Monday, June 17, 2013

An Answer to the Anthropic Principle?

The anthropic principle is based upon the fact that the parameters of the universe (such things as the gravitational constant, the charge of the electron, etc.) are just right. If they were even slightly different, atoms could not exist. How likely is it that our one and only universe just happens to have parameters within these limits? You can see why intelligent-design proponents love the anthropic principle. I’m surprised they don’t spend more time on this rather than on bacterial flagella.

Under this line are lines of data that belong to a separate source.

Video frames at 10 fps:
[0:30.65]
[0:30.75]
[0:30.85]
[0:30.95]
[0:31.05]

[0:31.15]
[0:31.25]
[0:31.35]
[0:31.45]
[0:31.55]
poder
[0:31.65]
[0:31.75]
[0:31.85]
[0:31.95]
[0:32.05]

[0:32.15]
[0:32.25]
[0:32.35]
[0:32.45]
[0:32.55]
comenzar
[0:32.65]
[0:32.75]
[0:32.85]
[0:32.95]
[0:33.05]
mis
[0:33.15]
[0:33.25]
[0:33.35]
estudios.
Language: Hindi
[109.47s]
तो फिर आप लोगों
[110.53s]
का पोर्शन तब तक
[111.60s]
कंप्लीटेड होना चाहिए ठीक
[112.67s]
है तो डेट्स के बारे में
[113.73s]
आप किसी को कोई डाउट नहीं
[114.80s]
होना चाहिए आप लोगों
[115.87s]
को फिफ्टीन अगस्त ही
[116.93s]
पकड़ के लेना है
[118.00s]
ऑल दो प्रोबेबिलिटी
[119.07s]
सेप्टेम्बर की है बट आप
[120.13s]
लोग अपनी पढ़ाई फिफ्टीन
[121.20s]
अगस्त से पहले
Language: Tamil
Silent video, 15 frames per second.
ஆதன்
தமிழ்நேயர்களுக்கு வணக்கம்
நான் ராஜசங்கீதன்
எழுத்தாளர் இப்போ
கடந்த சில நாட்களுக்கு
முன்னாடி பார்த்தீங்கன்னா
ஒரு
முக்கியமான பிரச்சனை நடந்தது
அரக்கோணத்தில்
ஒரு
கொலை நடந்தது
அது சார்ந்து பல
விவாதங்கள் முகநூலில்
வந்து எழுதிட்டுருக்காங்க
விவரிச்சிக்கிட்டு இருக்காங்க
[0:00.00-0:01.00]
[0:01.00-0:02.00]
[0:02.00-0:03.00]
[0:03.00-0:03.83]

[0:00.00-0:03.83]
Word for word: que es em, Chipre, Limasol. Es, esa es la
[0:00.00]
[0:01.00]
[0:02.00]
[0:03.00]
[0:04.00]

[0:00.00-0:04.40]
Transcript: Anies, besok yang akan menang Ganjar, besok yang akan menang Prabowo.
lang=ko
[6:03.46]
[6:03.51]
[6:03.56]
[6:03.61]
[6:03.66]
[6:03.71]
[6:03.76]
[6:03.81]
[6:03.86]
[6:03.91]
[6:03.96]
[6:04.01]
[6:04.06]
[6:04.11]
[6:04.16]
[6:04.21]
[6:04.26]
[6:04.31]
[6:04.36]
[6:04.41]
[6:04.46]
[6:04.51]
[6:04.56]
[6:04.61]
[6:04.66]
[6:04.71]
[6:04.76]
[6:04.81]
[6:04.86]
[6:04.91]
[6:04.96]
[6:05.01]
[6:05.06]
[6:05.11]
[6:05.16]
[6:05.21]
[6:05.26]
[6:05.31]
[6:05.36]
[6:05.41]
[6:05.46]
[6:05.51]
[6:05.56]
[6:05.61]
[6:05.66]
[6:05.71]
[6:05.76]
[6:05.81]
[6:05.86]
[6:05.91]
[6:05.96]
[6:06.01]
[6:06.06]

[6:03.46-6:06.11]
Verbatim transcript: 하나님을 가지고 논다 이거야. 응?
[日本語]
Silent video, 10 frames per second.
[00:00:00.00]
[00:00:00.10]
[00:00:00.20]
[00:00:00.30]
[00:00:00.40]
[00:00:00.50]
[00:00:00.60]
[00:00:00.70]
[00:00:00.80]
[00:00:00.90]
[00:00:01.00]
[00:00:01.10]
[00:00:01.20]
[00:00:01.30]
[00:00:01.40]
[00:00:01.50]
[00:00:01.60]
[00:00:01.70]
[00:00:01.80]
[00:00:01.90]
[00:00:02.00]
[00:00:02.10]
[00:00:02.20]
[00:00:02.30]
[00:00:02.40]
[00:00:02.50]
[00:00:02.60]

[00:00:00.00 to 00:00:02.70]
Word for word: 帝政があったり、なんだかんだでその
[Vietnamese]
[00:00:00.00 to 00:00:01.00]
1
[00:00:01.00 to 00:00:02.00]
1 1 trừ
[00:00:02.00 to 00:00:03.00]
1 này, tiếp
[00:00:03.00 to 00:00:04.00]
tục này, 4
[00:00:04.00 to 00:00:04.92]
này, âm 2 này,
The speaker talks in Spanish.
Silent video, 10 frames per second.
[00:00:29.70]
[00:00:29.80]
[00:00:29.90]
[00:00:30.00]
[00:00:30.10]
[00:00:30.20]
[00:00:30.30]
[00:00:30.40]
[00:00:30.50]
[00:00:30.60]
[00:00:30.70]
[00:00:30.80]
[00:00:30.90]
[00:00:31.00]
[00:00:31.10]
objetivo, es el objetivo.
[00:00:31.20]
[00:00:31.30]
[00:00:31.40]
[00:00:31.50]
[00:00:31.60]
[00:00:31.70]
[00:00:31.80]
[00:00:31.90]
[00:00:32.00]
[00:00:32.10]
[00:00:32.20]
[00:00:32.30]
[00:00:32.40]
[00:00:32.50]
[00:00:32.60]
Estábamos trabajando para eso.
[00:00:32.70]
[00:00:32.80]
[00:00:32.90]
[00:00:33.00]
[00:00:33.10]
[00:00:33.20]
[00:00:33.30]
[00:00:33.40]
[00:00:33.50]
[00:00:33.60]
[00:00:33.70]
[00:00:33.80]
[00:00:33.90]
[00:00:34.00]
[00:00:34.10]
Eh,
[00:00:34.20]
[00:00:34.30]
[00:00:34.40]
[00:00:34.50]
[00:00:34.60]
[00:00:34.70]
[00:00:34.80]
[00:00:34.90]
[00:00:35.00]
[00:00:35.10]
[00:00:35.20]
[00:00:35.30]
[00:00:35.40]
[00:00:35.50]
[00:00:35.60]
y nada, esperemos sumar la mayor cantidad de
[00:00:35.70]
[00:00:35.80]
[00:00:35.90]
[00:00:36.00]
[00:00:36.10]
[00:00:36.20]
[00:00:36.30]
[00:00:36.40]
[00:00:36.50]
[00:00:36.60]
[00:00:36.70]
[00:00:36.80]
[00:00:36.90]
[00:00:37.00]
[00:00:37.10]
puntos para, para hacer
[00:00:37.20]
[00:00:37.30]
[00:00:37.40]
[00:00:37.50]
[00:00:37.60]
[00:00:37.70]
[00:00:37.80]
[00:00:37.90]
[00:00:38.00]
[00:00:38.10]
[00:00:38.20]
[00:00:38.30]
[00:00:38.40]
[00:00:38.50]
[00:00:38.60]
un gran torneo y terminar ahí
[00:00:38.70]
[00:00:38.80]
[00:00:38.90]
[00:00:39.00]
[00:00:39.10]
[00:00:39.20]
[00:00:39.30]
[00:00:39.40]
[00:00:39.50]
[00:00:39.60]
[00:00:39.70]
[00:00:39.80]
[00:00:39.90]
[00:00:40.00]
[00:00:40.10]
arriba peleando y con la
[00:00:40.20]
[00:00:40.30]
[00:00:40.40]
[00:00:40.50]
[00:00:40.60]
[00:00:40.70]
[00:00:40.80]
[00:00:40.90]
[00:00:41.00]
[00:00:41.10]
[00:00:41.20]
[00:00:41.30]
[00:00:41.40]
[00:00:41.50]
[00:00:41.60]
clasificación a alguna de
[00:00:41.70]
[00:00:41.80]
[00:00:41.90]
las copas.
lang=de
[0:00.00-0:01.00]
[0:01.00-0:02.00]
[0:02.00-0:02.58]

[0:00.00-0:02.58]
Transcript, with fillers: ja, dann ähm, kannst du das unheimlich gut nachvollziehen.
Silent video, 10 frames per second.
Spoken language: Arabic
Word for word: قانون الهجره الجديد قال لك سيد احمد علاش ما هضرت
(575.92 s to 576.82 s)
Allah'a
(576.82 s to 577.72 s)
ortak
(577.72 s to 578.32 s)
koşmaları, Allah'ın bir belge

One explanation that astronomers offer is the multiverse model: all possible universes exist somewhere, somehow, and somewhen, and of course if a universe has no atoms it has no brains to think about such questions. However unlikely our universe is, if there is an infinite number of universes, then the existence of ours is an absolute certainty. I cannot refute this argument, but it leaves me unfulfilled: it is sort of like the woman who believed that the world was on the back of a turtle, which was on the back of another turtle…and she told Bertrand Russell, “It’s turtles all the way down.” Just slide through a wormhole and you might find a universe that is just different enough from ours to make an interesting TV program.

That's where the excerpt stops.